(Stored data)
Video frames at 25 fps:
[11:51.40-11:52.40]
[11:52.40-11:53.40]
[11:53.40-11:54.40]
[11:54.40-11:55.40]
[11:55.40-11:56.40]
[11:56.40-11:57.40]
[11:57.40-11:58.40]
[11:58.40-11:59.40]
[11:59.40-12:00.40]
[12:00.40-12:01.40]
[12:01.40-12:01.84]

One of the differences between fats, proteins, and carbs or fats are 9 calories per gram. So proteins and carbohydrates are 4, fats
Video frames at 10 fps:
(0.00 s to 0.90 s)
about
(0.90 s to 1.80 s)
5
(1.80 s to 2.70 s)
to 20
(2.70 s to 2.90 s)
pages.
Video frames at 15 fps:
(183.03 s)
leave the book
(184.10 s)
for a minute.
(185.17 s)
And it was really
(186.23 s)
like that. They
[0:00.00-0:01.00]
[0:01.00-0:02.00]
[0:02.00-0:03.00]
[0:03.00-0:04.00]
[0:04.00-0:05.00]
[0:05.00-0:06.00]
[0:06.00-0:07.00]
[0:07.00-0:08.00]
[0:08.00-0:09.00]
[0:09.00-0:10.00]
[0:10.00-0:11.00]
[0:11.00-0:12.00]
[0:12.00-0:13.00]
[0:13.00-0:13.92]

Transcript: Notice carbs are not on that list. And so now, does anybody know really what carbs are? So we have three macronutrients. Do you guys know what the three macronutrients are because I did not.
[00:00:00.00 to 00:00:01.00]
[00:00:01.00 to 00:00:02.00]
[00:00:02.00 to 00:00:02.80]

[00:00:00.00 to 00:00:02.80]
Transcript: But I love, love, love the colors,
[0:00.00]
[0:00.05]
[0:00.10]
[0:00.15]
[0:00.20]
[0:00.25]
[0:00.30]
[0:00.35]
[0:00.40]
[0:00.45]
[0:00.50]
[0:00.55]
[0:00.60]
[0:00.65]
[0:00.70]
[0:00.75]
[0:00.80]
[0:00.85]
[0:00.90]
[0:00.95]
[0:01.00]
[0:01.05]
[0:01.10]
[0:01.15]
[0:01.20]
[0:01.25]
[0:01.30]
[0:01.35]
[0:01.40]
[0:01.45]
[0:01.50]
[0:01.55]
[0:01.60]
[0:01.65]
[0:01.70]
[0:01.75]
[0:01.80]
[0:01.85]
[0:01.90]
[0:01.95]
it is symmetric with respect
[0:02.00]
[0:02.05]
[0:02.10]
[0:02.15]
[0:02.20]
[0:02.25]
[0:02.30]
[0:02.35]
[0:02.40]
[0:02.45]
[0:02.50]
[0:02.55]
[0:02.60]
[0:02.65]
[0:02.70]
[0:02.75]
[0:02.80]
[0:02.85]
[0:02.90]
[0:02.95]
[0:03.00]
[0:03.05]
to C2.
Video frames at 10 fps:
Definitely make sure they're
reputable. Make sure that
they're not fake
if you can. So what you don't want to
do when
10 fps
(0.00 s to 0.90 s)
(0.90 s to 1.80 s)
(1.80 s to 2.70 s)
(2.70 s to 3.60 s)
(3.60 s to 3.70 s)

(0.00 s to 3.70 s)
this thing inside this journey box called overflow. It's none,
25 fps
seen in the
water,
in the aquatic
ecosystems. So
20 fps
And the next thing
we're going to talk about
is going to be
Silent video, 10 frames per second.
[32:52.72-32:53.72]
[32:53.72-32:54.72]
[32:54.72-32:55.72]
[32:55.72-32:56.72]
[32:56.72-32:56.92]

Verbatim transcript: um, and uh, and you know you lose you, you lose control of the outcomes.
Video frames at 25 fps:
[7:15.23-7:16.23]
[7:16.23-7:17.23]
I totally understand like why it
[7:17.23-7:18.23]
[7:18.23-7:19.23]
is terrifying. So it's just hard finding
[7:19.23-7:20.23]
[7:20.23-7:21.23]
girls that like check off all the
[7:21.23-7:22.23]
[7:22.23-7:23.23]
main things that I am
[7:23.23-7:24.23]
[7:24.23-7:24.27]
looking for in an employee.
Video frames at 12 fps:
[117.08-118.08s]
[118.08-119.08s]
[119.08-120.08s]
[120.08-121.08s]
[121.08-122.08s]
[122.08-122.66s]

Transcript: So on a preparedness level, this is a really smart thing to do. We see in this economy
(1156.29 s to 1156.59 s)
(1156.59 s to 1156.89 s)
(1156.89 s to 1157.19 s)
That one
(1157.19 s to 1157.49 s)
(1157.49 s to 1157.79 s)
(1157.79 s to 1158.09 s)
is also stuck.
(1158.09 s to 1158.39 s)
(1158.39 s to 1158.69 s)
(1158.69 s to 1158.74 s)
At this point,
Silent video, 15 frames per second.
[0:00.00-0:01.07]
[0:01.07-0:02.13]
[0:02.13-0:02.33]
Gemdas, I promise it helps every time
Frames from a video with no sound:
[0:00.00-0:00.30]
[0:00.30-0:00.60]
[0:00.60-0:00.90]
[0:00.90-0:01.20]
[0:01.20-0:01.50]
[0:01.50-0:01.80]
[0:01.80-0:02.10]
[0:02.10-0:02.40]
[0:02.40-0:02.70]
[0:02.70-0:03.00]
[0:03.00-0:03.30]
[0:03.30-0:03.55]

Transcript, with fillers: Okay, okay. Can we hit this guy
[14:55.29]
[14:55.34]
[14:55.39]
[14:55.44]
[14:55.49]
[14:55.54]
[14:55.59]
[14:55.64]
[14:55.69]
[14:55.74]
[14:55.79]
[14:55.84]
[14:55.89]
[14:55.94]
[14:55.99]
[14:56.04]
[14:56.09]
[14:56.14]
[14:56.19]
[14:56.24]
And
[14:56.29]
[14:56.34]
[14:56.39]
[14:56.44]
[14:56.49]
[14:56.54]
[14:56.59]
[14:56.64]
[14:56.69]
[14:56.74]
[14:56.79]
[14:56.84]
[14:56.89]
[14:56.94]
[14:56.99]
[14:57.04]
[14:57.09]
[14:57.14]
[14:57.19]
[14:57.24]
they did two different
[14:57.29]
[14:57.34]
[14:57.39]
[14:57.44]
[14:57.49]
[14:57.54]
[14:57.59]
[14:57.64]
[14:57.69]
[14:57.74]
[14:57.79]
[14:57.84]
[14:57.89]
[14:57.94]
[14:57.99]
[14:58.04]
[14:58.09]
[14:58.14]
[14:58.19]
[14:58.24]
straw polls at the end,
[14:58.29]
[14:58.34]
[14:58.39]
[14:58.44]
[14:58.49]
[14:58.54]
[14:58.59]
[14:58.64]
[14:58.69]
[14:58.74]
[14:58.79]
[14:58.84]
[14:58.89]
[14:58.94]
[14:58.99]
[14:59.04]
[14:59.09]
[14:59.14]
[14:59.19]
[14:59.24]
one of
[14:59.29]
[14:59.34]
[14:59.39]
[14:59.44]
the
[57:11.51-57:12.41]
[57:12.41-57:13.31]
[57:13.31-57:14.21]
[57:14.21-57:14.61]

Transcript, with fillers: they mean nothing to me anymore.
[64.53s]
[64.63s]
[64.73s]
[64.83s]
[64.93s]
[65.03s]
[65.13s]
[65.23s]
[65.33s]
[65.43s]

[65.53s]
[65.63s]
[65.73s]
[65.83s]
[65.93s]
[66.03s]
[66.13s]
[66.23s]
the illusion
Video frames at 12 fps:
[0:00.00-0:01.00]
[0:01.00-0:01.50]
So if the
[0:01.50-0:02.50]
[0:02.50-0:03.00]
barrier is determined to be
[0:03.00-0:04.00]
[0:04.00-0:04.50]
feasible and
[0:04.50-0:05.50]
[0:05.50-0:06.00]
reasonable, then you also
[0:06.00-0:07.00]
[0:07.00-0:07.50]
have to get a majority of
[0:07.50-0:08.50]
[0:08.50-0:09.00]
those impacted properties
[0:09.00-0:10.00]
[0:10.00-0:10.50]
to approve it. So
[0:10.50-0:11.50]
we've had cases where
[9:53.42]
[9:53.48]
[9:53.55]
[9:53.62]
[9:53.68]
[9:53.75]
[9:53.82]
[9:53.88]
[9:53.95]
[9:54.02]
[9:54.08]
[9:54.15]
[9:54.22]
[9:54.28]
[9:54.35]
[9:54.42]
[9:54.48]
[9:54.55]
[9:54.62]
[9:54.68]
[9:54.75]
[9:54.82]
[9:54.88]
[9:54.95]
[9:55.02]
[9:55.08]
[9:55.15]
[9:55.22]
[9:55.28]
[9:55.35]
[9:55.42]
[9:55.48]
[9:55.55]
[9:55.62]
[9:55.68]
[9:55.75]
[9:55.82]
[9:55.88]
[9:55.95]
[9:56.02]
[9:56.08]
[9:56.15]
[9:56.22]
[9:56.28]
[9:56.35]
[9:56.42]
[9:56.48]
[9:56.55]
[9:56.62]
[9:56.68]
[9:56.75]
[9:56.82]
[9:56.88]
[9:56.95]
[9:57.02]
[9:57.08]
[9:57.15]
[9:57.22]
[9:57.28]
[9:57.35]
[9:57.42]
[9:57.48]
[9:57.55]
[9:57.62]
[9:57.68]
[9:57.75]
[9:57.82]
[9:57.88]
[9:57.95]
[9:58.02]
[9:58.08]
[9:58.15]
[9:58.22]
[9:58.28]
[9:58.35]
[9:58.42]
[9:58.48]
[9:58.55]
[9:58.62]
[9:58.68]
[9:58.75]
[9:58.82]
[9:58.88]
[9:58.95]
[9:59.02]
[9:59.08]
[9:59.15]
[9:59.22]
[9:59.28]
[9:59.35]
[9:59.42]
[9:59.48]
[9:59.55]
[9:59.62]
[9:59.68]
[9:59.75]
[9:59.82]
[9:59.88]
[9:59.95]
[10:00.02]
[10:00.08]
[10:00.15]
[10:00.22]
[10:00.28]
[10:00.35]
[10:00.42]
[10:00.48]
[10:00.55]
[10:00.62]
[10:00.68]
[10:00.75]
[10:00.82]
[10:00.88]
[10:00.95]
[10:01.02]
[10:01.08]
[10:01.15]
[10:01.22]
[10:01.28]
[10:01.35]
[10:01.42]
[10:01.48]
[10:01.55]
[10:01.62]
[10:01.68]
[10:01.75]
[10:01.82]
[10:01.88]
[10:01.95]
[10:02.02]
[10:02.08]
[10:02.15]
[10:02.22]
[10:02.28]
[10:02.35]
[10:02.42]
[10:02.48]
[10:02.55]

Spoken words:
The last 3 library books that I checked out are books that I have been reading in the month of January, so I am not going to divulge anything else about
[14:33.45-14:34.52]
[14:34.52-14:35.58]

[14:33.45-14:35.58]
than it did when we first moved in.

WORK TO COMPLETE. Filter the entries above and keep only the lines with the word "fillers".

ANSWER TO THIS TASK.
Transcript, with fillers: Okay, okay. Can we hit this guy
Transcript, with fillers: they mean nothing to me anymore.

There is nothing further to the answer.